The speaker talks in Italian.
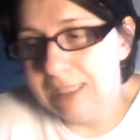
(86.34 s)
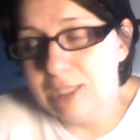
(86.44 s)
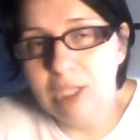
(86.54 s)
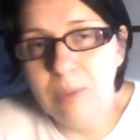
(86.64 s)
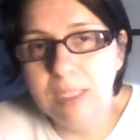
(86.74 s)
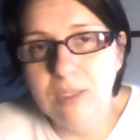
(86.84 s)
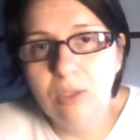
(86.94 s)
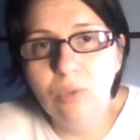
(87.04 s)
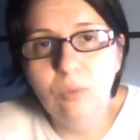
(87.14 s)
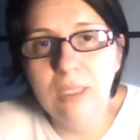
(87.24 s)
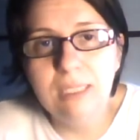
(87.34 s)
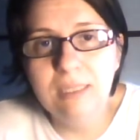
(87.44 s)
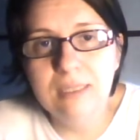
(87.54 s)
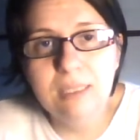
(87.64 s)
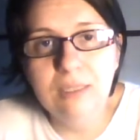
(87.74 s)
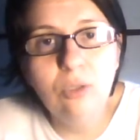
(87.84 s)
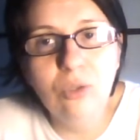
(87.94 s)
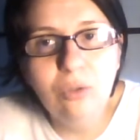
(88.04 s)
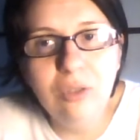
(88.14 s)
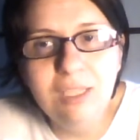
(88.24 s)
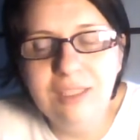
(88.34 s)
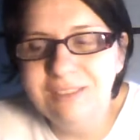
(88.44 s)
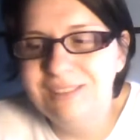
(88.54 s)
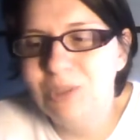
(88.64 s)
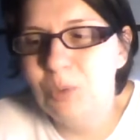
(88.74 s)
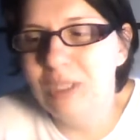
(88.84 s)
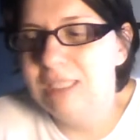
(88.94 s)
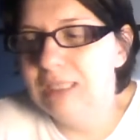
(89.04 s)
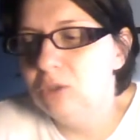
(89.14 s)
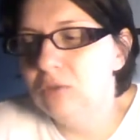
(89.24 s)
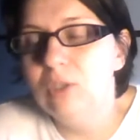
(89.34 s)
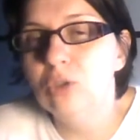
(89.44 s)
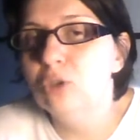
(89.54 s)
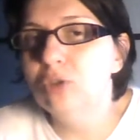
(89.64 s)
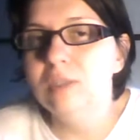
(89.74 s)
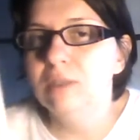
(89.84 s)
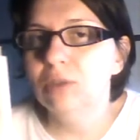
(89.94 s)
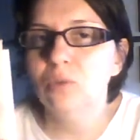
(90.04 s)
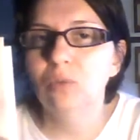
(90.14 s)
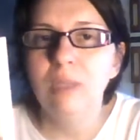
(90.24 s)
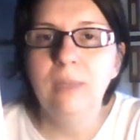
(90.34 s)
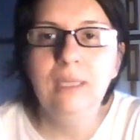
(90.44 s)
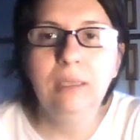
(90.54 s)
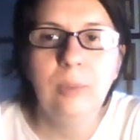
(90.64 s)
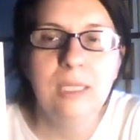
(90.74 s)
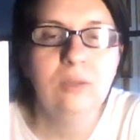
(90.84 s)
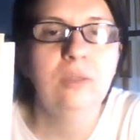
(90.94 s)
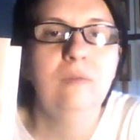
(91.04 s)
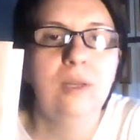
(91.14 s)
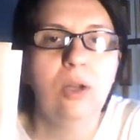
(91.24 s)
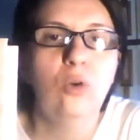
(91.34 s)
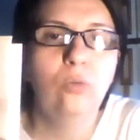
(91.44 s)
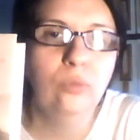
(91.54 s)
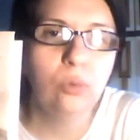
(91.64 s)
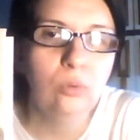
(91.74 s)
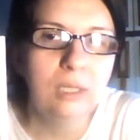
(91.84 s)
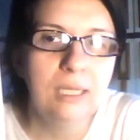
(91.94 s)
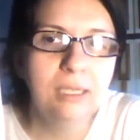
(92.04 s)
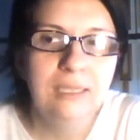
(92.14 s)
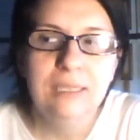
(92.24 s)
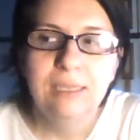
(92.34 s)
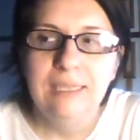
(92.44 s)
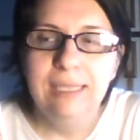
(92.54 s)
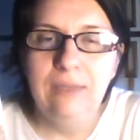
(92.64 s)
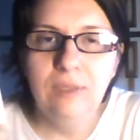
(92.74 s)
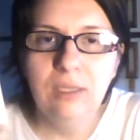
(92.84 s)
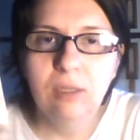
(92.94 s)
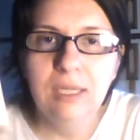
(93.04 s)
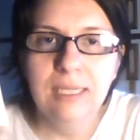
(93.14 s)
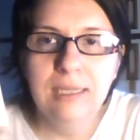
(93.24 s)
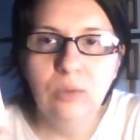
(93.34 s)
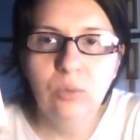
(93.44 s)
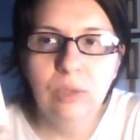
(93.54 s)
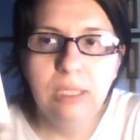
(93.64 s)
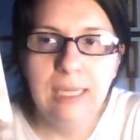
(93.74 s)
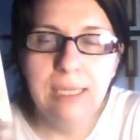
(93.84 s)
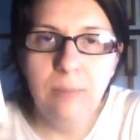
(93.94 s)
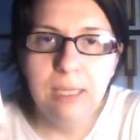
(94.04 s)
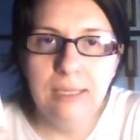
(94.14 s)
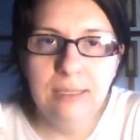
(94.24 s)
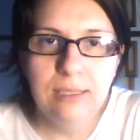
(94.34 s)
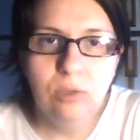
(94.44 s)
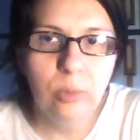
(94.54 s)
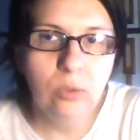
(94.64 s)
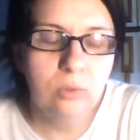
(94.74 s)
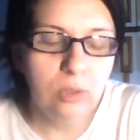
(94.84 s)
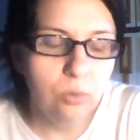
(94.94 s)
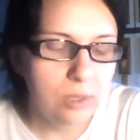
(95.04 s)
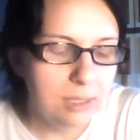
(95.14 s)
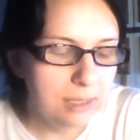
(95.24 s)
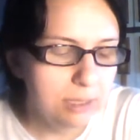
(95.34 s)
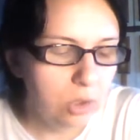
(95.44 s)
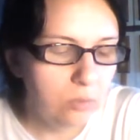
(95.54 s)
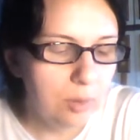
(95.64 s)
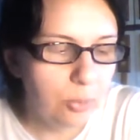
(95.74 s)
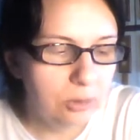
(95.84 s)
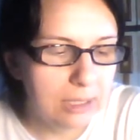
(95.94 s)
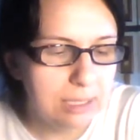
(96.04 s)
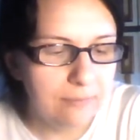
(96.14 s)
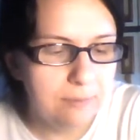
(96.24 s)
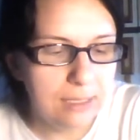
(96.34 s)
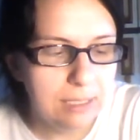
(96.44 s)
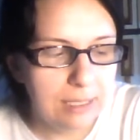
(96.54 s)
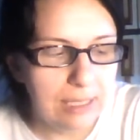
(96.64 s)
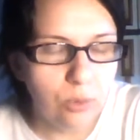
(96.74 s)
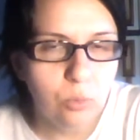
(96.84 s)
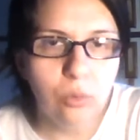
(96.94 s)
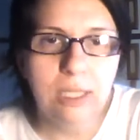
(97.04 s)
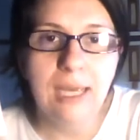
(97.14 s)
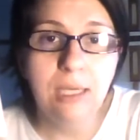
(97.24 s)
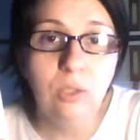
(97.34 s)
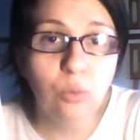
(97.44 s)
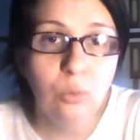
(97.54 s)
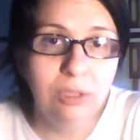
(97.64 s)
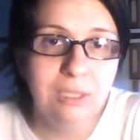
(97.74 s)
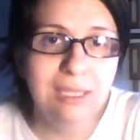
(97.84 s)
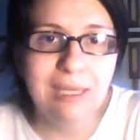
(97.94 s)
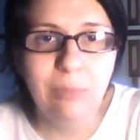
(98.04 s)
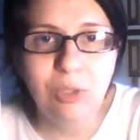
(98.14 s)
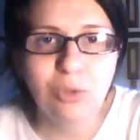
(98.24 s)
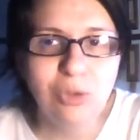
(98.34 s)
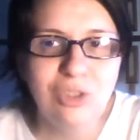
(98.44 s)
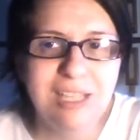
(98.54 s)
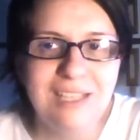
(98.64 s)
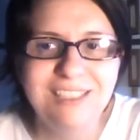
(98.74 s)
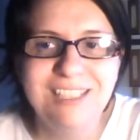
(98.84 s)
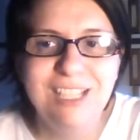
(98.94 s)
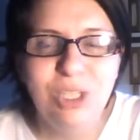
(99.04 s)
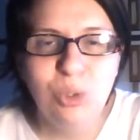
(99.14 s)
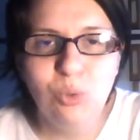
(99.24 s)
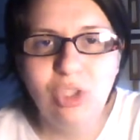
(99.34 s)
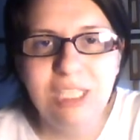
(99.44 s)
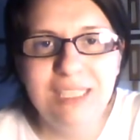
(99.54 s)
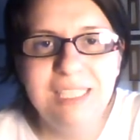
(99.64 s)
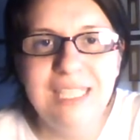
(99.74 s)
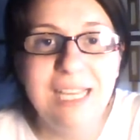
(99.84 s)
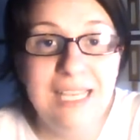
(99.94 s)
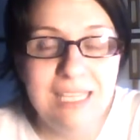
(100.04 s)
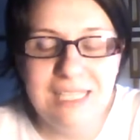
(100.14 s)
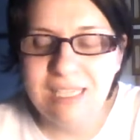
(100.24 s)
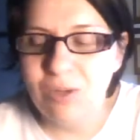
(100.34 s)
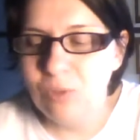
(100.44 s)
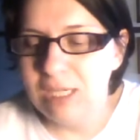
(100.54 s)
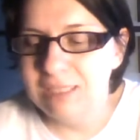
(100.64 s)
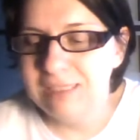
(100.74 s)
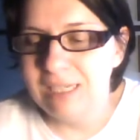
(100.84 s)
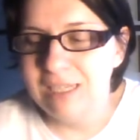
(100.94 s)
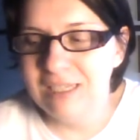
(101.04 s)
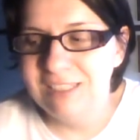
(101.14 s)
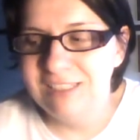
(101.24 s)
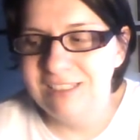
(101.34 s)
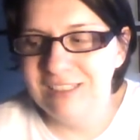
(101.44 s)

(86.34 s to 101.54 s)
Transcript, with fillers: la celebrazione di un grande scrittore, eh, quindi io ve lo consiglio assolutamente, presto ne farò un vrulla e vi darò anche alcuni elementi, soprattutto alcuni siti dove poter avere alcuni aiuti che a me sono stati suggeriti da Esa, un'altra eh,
= = = = =
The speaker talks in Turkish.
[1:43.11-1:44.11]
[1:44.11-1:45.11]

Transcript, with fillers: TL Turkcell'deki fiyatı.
= = = = =
[Work item]
In the material above, find every line with the word "talks" and show it.

[Response below]
The speaker talks in Italian.
The speaker talks in Turkish.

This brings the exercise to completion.